In every chapter Marx makes sure to keep the theme as a attack on Capitalism and how damn immoral it was to him. "Think of the horror!"
So what you are asking of me is to take Das Kapital out of context and analyse just the parts that you want me too. It is very hard for me to guess what parts of Das Kapital is off limits to me to analyse (according to your judgement). Take Volume 3 Ch. 52: Classes am I too completely ignore that last chapter of Capital that Marx wrote?

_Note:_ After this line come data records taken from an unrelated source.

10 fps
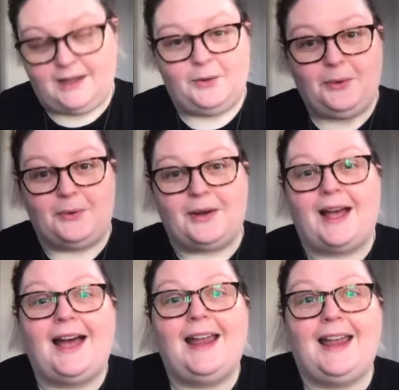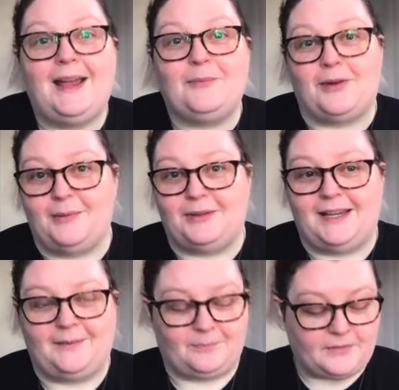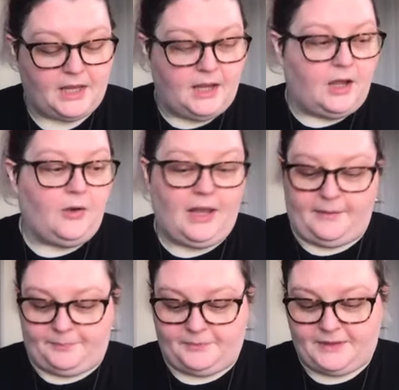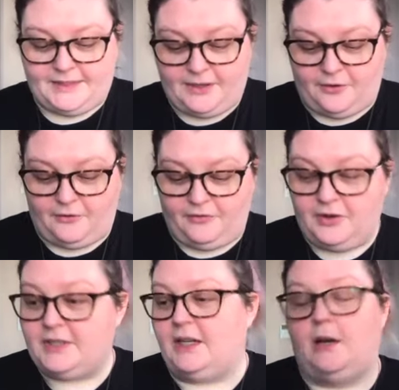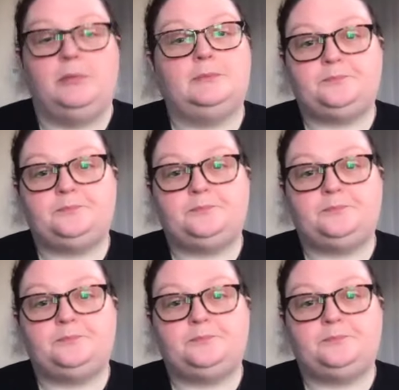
Ooh, I am rambling. Okay, so first up,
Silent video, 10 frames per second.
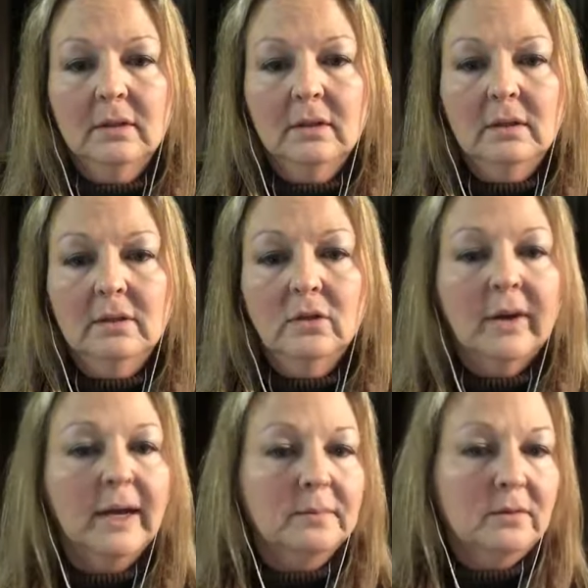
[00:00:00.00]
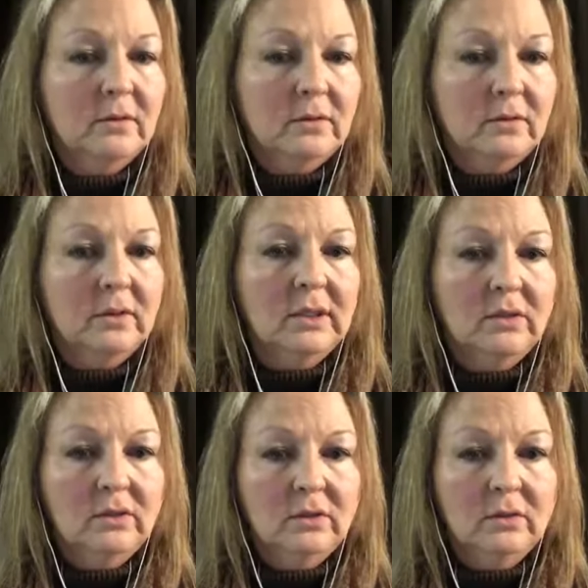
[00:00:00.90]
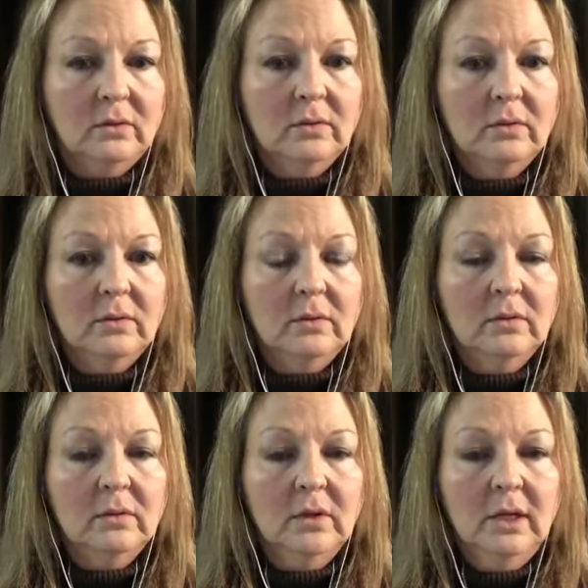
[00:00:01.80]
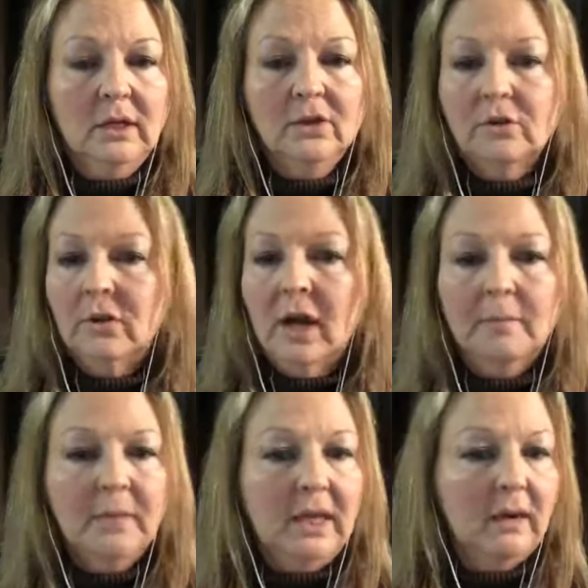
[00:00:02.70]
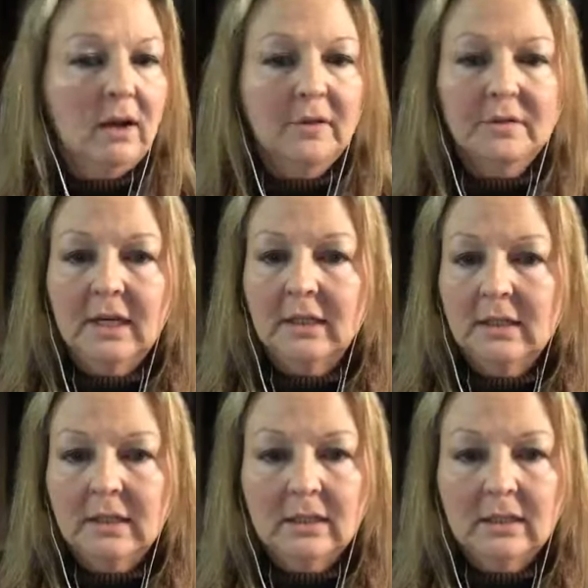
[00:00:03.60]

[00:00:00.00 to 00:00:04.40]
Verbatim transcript: You absolutely do. You're not being authentic.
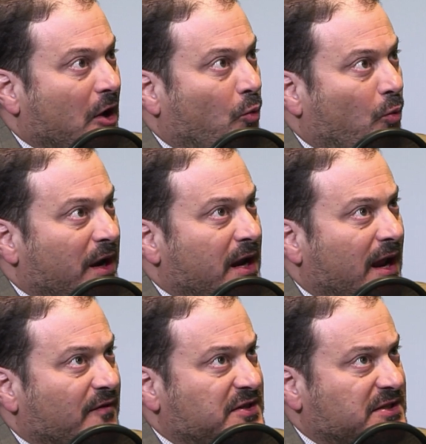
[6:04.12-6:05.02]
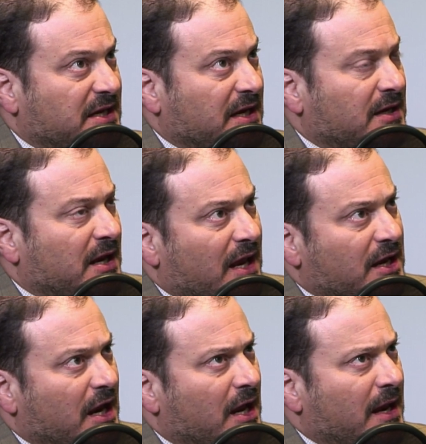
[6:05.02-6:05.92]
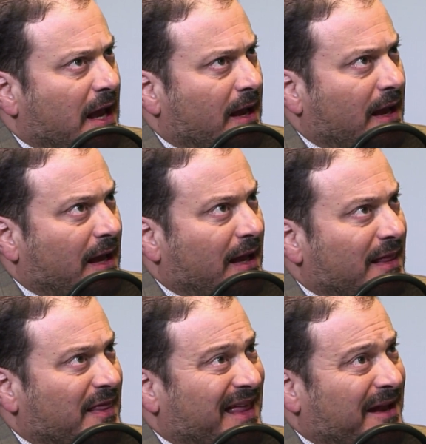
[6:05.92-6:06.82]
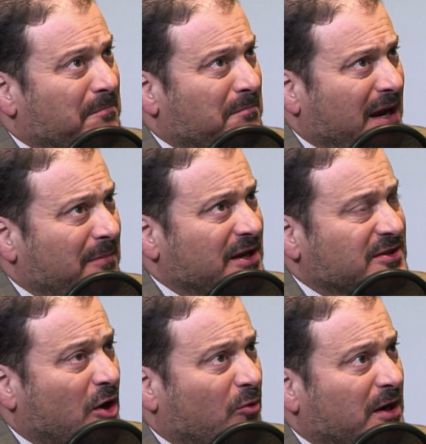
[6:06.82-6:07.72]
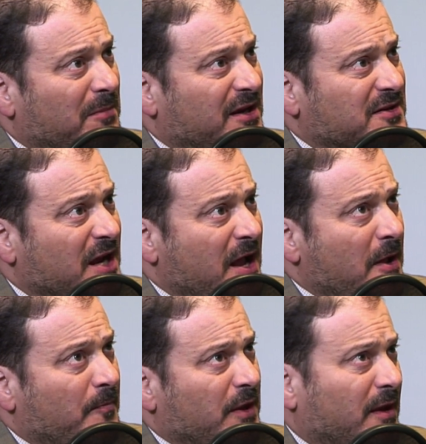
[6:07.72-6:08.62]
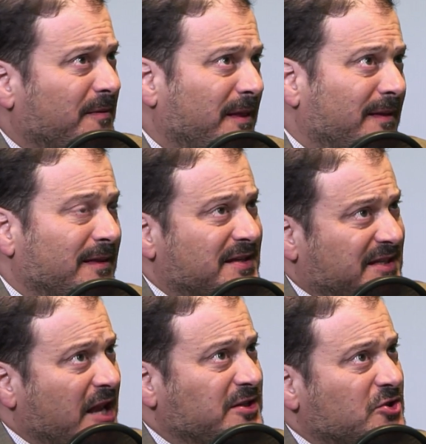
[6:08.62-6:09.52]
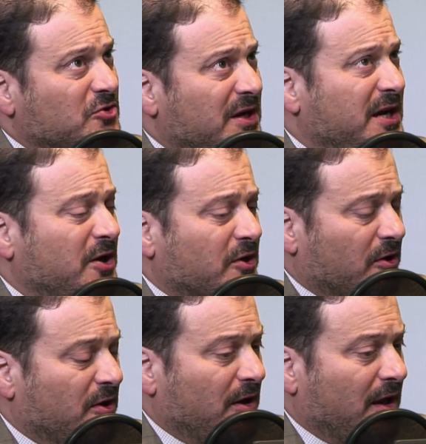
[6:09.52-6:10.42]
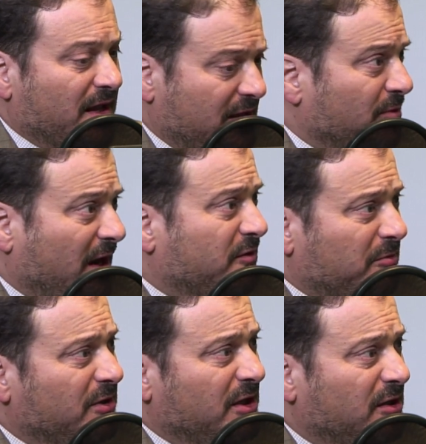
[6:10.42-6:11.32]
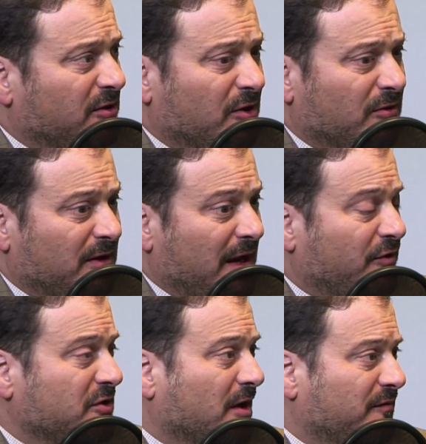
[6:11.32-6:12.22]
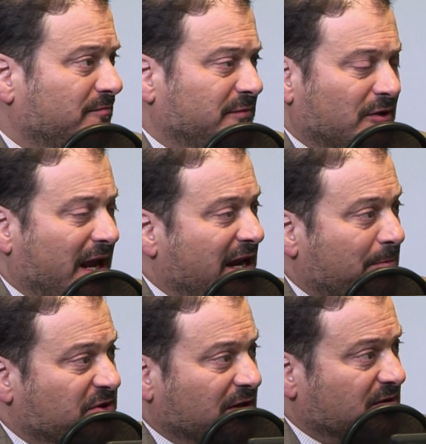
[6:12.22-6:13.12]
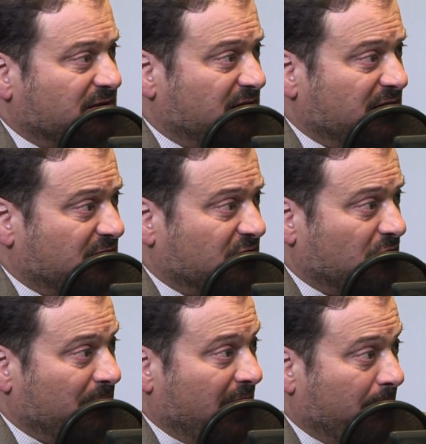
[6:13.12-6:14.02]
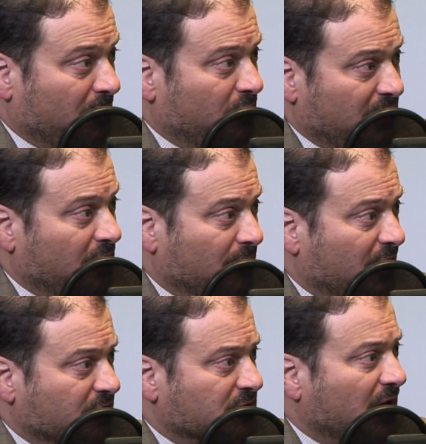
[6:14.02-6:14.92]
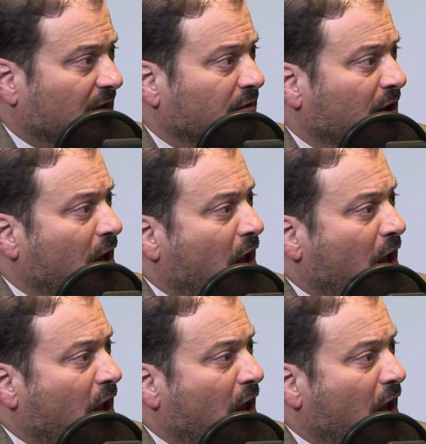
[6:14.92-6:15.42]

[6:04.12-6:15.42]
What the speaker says: We have seen that maybe it's not working because the stats that you hear, and then we have to be really clear, first off, 80% of statistics are made up, including the one I just gave.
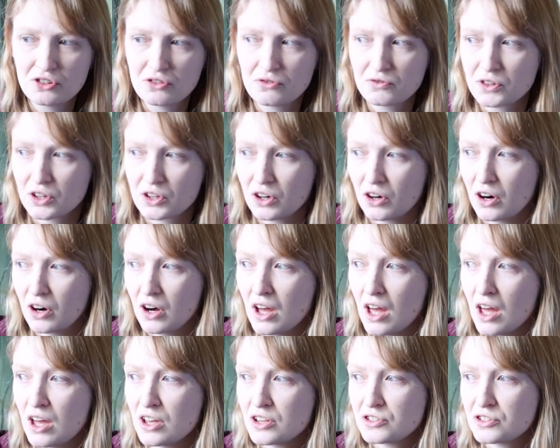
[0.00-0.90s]
you've got
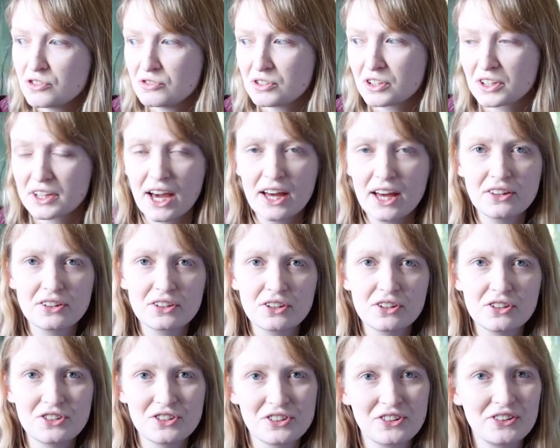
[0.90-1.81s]
Pseudocanthicus,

And you tell me that there isnt any relation between Das Kapital and the Communist manifesto yet we can find much of this talk in it: "Vulgar economy actually does no more than interpret, systematise and defend in doctrinaire fashion the conceptions of the agents of bourgeois production who are entrapped in bourgeois production relations." Marx makes no attempt what so ever to disbarge his promotion and Confirmation bias of Communistic philosophies. No he embraces his Confirmation bias and puts it in the forefront of every Chapter in all three volumes. The entire three volumes can be summed up as propaganda designed to convince the reader to hate Capitalism. If Marx just wrote about the ins and outs of Capitalism then your argument that I must analyse those ins and outs would make sense. But Marx didnt just do that he set out to tear down Capitalism and replace it with his own philosophies on and how social change will destroy the Capitalists.
And well tendencies are subjective. Das kapital only asserts tendencies and what ifs. Marx predicts an outcome and like all good prophets leaves enough vagueness for some people to point fingers and see evidence. The question vexed in this thread is if Marx was right about Capitalism. The answer is yes or no depending if you buy into Marx's philosophies. I dont buy into his beliefs, so no, he was wrong. mind you that I only count what Marx actually gets credit for not what he observed in his own time. He doesnt get credit for being a historian, observations that he makes in Das Kapital were also independently observed by many others of his time. So unregulated Capitalism was known by most people to most likely take a turn for the worse sooner than later. The US Constitution was written in a way that recognized that unregulated Capitalism must be avoided. The denial of allowing nobility is one case of that.